Work request: Check each line of the listing below for the string "video", then copy every line that has it.

BEGIN

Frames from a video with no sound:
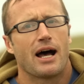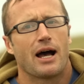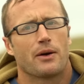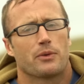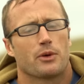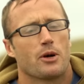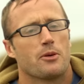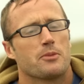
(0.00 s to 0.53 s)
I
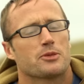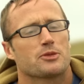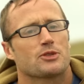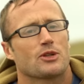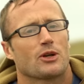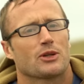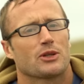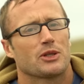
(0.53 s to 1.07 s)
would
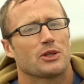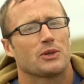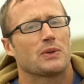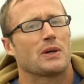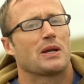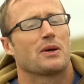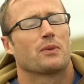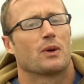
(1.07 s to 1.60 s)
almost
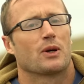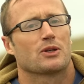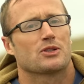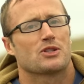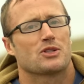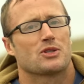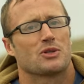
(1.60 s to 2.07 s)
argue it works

END
BEGIN

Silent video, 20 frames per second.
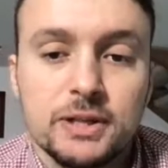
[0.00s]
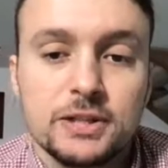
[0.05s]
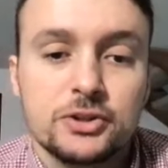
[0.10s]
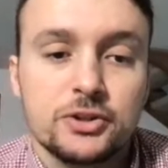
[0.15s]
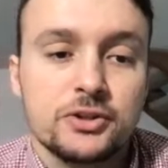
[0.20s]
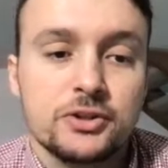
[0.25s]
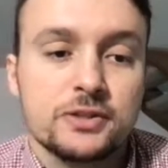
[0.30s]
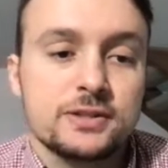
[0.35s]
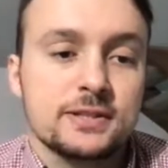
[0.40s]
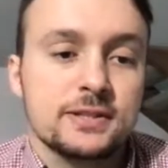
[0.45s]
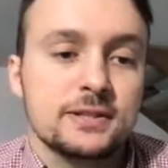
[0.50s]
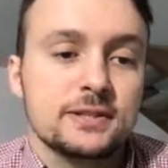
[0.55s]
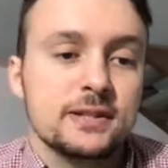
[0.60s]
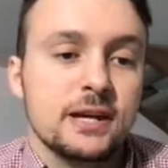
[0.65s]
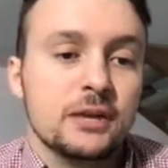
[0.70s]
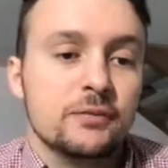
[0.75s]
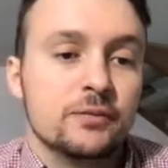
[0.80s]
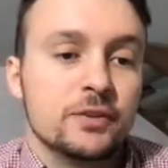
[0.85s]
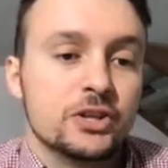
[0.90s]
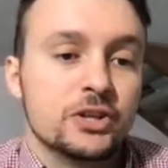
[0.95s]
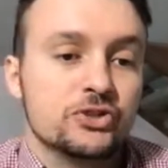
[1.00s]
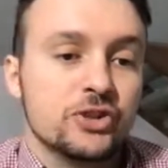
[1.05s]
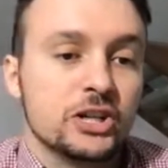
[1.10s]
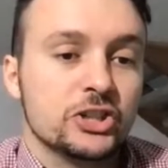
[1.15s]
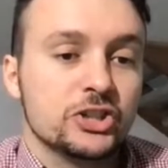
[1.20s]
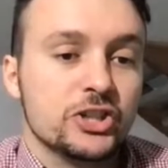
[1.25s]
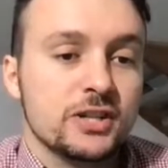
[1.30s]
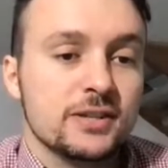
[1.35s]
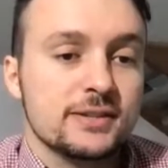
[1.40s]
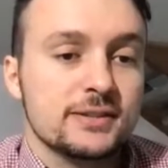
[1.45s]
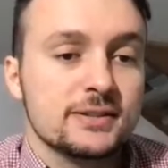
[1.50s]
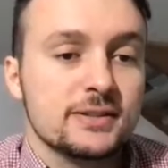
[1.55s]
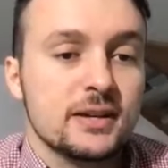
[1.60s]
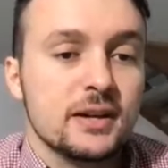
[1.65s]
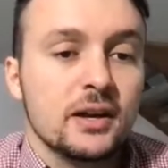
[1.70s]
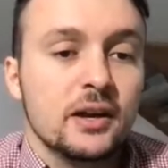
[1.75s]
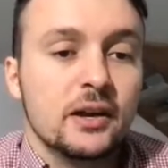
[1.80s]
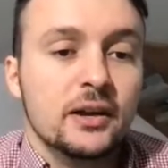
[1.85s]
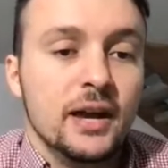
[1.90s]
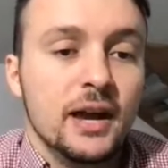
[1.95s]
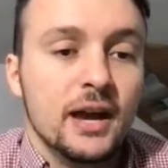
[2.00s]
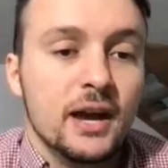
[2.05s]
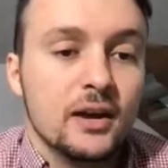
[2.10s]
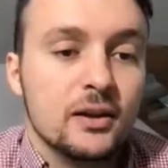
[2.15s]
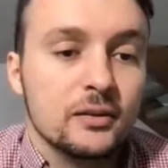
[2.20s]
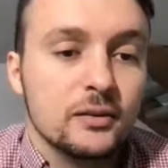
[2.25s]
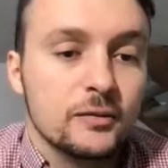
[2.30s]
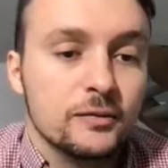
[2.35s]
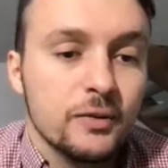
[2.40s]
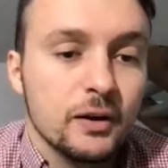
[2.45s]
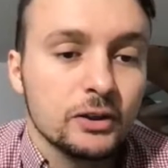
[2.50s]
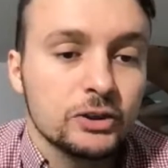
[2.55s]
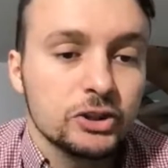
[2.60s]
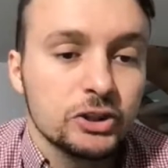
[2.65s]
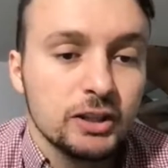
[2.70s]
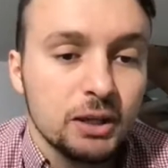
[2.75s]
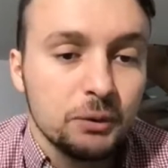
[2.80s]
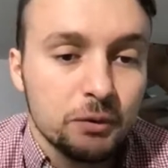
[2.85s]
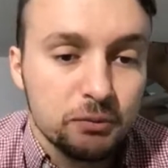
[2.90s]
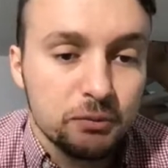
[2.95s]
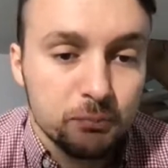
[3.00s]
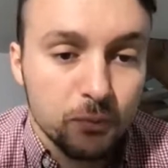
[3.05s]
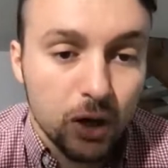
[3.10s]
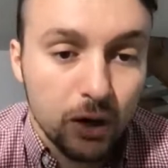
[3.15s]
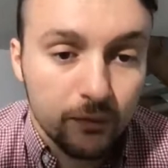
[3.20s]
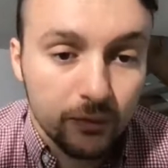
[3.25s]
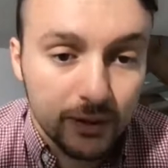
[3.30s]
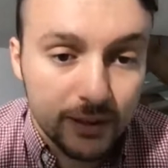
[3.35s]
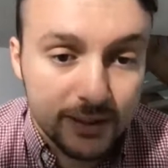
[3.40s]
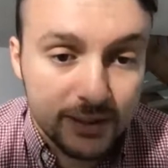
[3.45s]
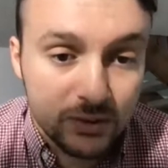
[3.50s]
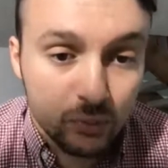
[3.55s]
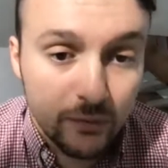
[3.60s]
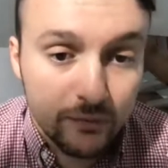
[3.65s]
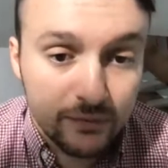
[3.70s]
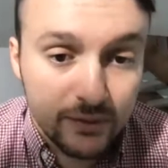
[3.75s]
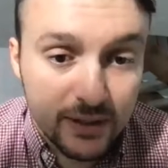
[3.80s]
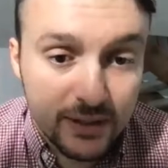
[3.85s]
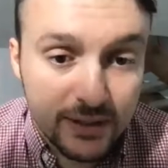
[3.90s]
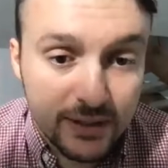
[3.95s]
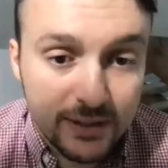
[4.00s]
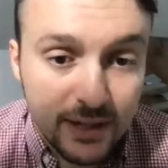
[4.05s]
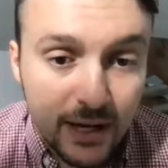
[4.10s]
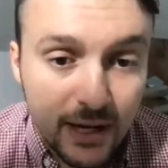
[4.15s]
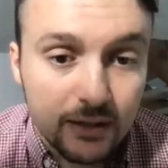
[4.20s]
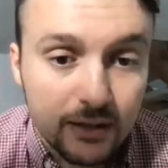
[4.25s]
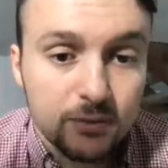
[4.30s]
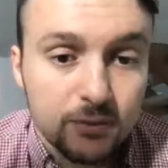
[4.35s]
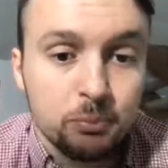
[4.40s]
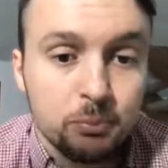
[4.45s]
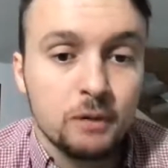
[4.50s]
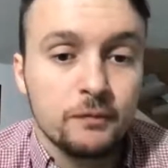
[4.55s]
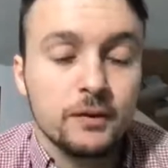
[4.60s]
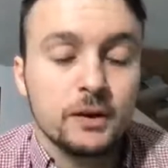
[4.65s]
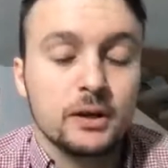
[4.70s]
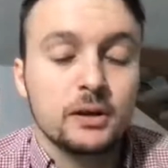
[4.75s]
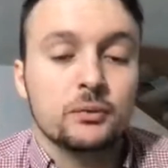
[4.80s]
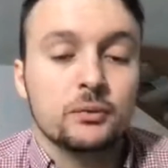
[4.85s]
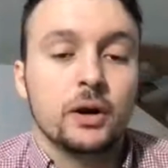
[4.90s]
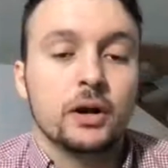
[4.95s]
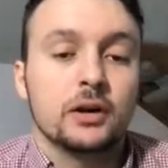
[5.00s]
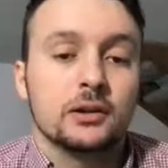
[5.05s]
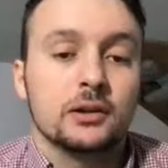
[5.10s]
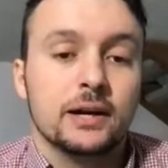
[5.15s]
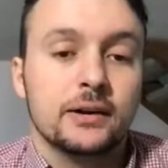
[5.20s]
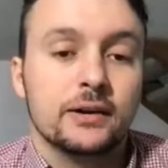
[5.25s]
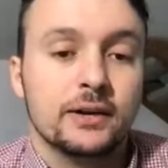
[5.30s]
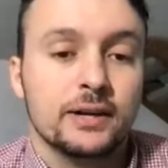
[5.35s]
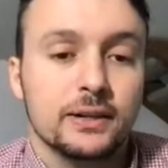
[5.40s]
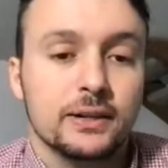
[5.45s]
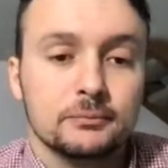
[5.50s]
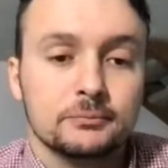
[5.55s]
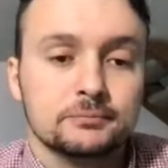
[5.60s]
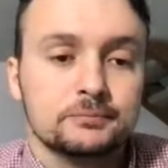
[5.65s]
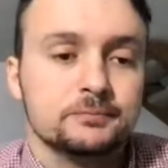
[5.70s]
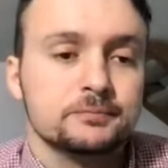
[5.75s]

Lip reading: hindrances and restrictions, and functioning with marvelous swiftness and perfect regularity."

END

The completed task:
Frames from a video with no sound:
Silent video, 20 frames per second.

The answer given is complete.